И всем, кроме Серёжи, стало стыдно. Заметив это, мальчик вышел в центр зала и неожиданно радостным голосом предложил:

— А хотите, я вам стихи почитаю?

— Стихи? — изумился инвалид. — Какие стихи?

— Стихи моего полного тёзки, Сергея Есенина.

И начал читать, не дожидаясь одобрения и разрешения, совершенно взрослое, царапающее душу стихотворение позднего Есенина. Читать так, что казалось, оно написано про сегодняшний день, про нынешнюю Россию, про каждого, кто был и страдал в этом зале:

Несказанное, синее, нежное…
Тих мой край после бурь, после гроз,
И душа моя — поле безбрежное —
Дышит запахом мёда и роз.

Я утих. Годы сделали дело,
Но того, что прошло, не кляну.
Словно тройка коней оголтелая
Прокатилась во всю страну.

Напылили кругом. Накопытили.
И пропали под дьявольский свист.
А теперь вот в лесной обители
Даже слышно, как падает лист.

Колокольчик ли? Дальнее эхо ли?
Всё спокойно впивает грудь.
Стой, душа, мы с тобой проехали
Через бурный положенный путь.

Да и сам голос пятилетнего Серёжи звенел в холле как колокольчик, и акценты он расставлял так, что женщины уже вздрагивали плечами от рыданий, а мужчины прятали и вытирали как бы невзначай глаза, и только Лёха плакал открыто и счастливо. А Серёжа продолжал:

Разберёмся во всём, что видели,
Что случилось, что сталось в стране,
И простим, где нас горько обидели
По чужой и по нашей вине.

Принимаю, что было и не было,
Только жаль на тридцатом году —
Слишком мало я в юности требовал,
Забываясь в кабацком чаду.

Но ведь дуб молодой, не разжёлудясь,
Так же гнётся, как в поле трава…
Эх ты, молодость, буйная молодость,
Золотая сорвиголова!

Когда он кончил читать, в холле царила плачущая тишина. Он, словно вернувшись откуда-то с поэтического Парнаса, удивлённо обвёл взрослых взглядом:

— Вам что — не понравилось?

— Очень понравилось, — ответил за всех инвалид.
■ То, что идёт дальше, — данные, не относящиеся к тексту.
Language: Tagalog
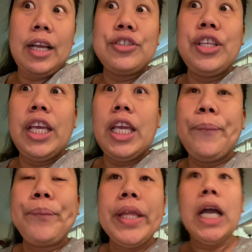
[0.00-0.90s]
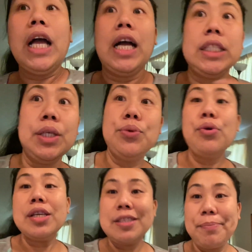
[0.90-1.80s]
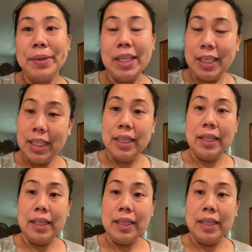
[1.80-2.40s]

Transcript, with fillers: Actually, ang naghugas ng pinagkainan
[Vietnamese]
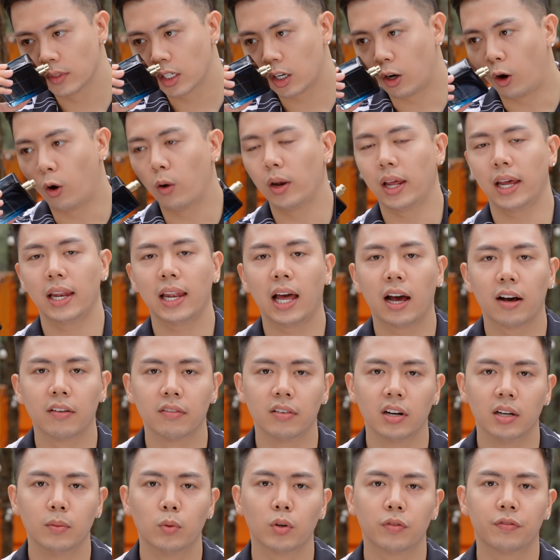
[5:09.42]
Có lẽ là
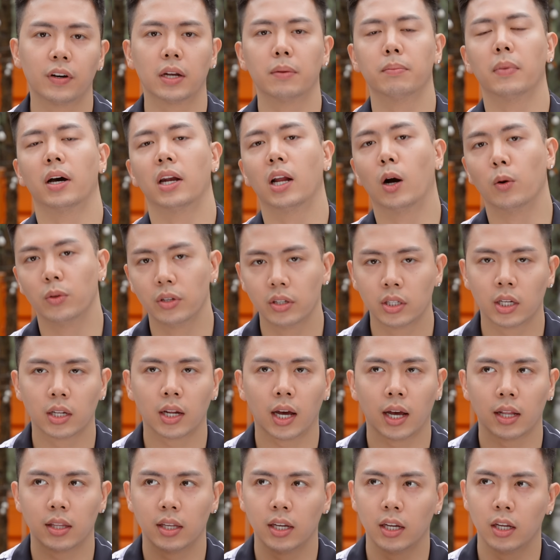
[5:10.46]
với một phần mở đầu như thế
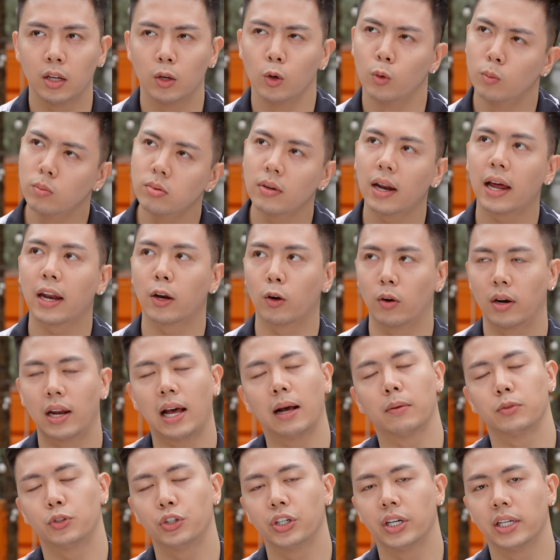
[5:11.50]
này thì đúng là nó
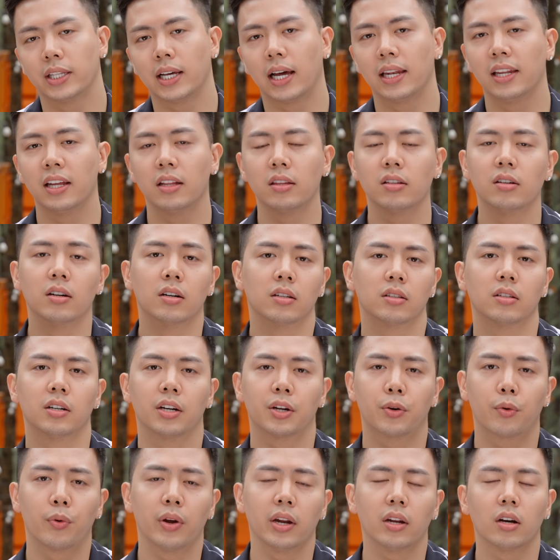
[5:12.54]
làm cho người ta liên tưởng tới
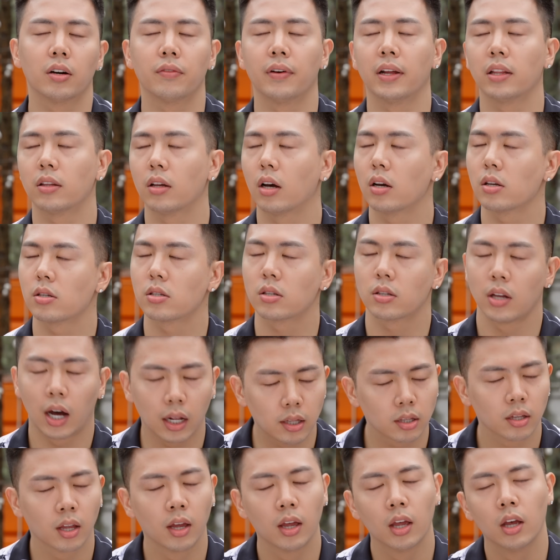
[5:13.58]
Creed Aventus thật.
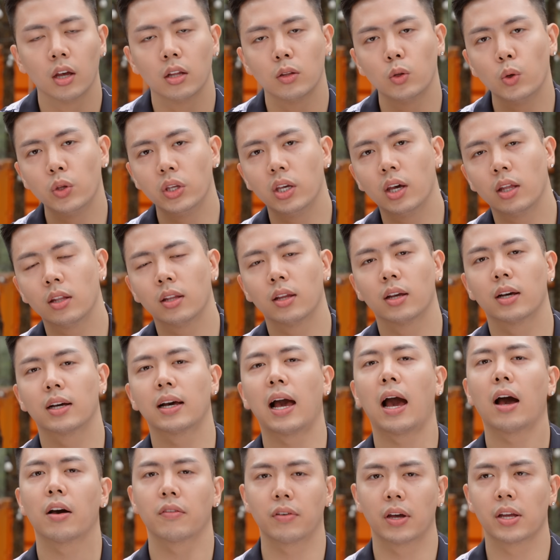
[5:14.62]
Tuy nhiên
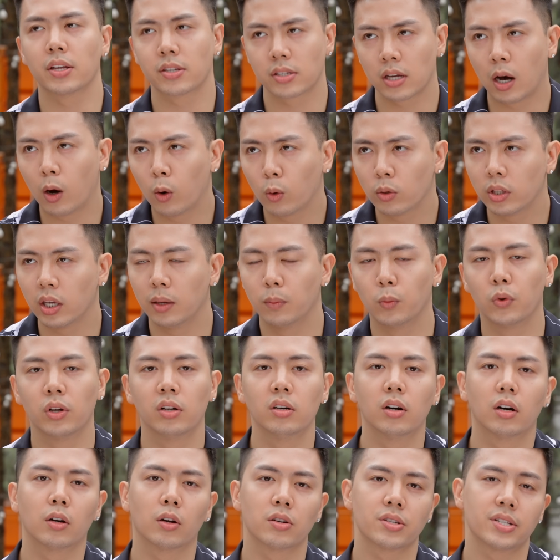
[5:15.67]
càng về sau thì mùi
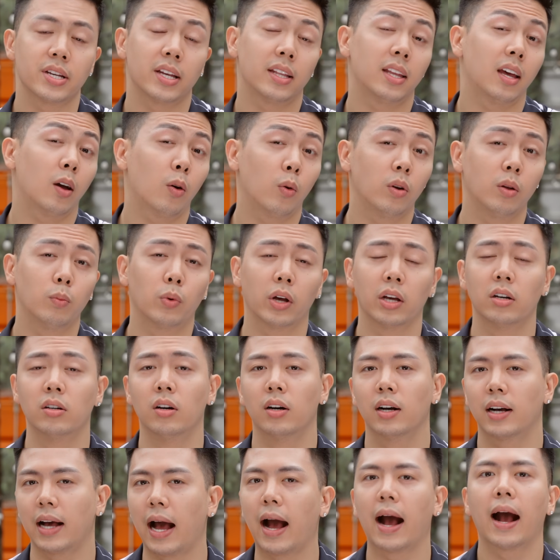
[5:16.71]
hương nó sẽ theo một cái
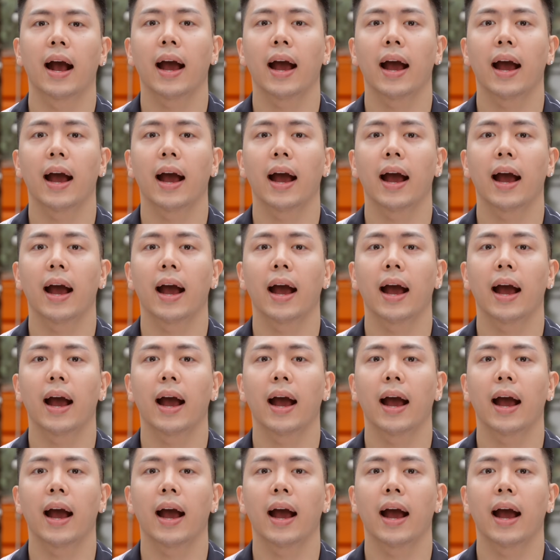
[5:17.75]
hướng càng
— Тогда надо похлопать в ладоши, — удивился непониманию Серёжа.

Инвалид захлопал первым, мощными ударами сильных ладоней, словно чеканил шаг парализованных ног. И уже тогда к нему присоединились все, и аплодировали так, как не хлопали бы ни одному известному артисту. Серёжа стоял в центре и радостно улыбался. Лёха, растерев глаза до красноты, бросился к нему, взял за плечи и спросил:

— Можно я буду твоим названым братом?

— Можно, только надо у сестры спросить.

— А кто у тебя сестра?

— Даша. И вот — бабушка вторая — баба Галя.

— Мы спросим, спросим. Прочитаешь мне это стихотворение, я на листок запишу?
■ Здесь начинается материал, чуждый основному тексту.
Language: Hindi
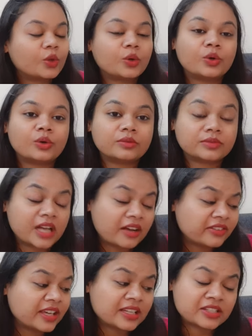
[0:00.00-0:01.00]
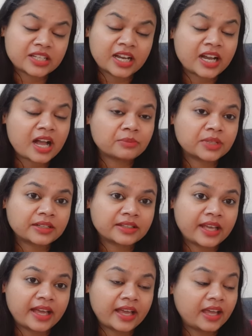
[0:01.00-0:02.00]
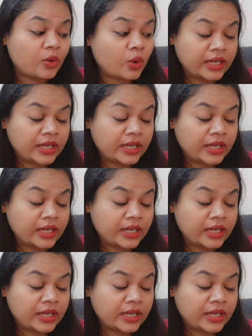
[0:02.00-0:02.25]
तो काफ़ी अच्छा काम करता है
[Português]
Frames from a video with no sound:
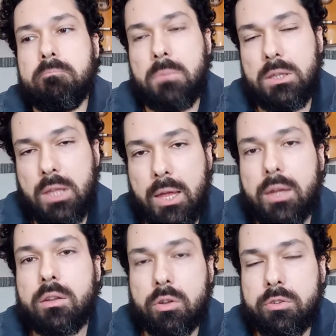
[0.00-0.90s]
ideia
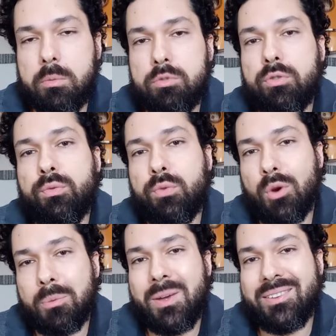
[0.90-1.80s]
que nós temos de
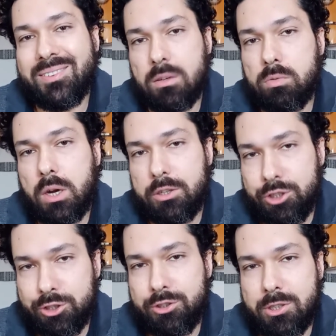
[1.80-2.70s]
formação
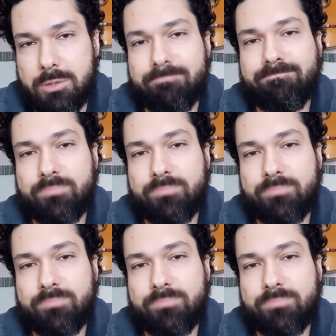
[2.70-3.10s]
artística.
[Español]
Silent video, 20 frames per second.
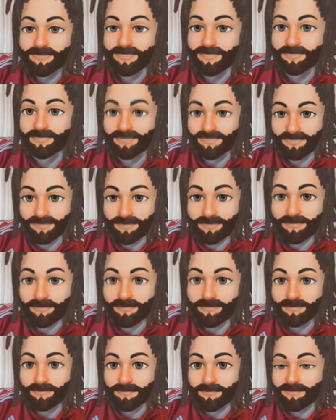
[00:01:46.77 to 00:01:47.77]
José
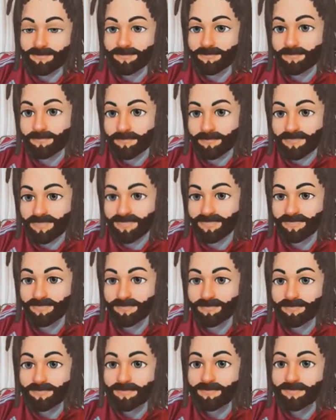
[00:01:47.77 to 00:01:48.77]
Ezequiel Sánchez, pantalón
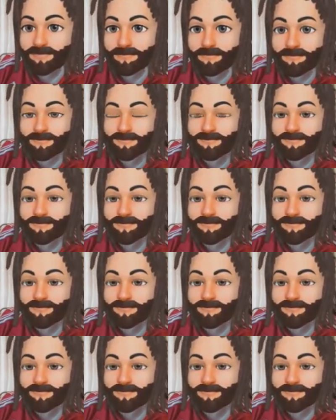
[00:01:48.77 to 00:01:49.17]
negro.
— Прочитаю, конечно. Мне его мама на компьютере сначала распечатала. Я вообще-то учил про собаку Джима, но мне это почему-то больше понравилось.

— Да это ж как сказано-то: стой, душа, мы с тобою проехали через бурный положенный путь… — повторил запомнившиеся строки Лёха. — Стой, душа! Здорово! Классно!

— Ага, — согласился Серёжа. — Я ещё про берёзу знаю.

5

— Часа три-четыре у нас есть, может, чуть больше, пока опомнятся, — тихо говорил Макар Никонову. — А дальше что будем делать?

У Михаила Давыдовича от этих слов сердце сжалось и какое-то время не желало разжиматься.

— Обойдётся без войны? — скорее не спрашивал, а утверждал обратное Макар.

— Оружия мы у них достаточно насобирали. По периметру больницы выставим огневые точки. Просто так тоже не сунутся, — размышлял в ответ вслух Никонов.

— Уходить надо будет, — сделал вывод Макар.

— С больными? Далеко не уйдём.

— А может, — несмело вмешался в разговор профессор, — заявим о нейтралитете? Пусть они своей жизнью живут, а мы своей. Никто никому не мешает.

— Девушек сразу здесь высадим? — вскинул бровью Никонов.

— В смысле? — не понял Михаил Давыдовыч.

— В прямом. Думаешь, они нам позволят полный автобус красавиц у них забрать? На чём, по-твоему, профессор, держится власть этого Садальского?

— На чём?

— На том, что он распределяет то, что ему не принадлежит. Ну… плюс немного харизмы. Он же им предложил вариант этакой военной демократии. Вождь и его дружина имеют право на всё, остальные имеют право работать. Всё.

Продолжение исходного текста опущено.